→ Given data
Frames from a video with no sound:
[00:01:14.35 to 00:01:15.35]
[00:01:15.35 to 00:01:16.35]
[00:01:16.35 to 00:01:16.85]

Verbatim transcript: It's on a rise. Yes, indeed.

...

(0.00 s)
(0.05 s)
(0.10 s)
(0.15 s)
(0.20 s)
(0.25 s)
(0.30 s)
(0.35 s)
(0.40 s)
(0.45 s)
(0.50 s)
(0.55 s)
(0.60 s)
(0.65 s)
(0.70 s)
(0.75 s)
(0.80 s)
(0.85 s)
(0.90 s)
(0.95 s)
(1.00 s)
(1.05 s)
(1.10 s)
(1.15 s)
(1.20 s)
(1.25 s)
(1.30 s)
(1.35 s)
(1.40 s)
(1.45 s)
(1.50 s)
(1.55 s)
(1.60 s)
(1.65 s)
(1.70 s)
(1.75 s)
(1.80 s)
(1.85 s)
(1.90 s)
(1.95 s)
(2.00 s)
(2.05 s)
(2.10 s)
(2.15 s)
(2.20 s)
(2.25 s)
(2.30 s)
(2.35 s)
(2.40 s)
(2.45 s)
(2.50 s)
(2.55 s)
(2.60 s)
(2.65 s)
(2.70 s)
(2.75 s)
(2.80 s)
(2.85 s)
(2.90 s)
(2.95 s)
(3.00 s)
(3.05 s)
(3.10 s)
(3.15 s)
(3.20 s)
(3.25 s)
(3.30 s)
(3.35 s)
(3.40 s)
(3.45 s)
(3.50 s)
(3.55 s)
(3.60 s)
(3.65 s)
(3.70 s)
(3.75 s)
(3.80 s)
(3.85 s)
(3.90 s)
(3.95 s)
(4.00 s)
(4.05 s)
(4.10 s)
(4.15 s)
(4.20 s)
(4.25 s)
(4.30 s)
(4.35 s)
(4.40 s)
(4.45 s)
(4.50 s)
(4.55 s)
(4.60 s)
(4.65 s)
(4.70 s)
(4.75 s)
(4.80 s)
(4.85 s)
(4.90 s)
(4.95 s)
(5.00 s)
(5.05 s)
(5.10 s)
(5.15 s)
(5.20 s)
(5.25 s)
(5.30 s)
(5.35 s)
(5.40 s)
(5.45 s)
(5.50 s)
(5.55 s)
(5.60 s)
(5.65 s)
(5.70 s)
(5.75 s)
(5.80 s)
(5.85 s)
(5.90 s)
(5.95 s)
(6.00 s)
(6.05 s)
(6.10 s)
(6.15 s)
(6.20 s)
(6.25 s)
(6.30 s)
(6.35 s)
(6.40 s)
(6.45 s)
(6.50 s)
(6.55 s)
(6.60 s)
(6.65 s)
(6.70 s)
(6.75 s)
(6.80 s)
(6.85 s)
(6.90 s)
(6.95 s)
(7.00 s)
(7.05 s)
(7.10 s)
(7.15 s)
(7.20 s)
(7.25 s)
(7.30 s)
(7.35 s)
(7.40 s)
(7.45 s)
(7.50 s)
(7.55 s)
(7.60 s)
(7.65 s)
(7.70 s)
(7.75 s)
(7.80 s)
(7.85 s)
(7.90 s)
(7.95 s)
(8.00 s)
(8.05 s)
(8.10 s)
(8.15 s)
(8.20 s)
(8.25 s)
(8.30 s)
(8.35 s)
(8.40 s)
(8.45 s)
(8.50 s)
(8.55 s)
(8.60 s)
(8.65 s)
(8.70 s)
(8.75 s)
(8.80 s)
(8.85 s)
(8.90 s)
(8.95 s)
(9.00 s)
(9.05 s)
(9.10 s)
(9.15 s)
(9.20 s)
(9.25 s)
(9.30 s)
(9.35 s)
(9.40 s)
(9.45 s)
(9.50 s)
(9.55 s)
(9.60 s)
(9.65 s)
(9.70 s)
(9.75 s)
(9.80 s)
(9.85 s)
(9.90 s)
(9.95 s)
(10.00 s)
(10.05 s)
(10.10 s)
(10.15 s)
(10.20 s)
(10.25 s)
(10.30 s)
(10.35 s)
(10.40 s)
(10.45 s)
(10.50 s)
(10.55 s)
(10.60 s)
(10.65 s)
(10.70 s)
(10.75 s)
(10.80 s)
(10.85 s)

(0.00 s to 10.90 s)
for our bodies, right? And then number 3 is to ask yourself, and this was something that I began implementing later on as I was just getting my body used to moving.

→ Task directions
One stretch of the lines above is wanted, from the line that contains "Frames from a" through the line that contains "Verbatim transcript: It's". Output it exactly.

→ Task result
Frames from a video with no sound:
[00:01:14.35 to 00:01:15.35]
[00:01:15.35 to 00:01:16.35]
[00:01:16.35 to 00:01:16.85]

Verbatim transcript: It's on a rise. Yes, indeed.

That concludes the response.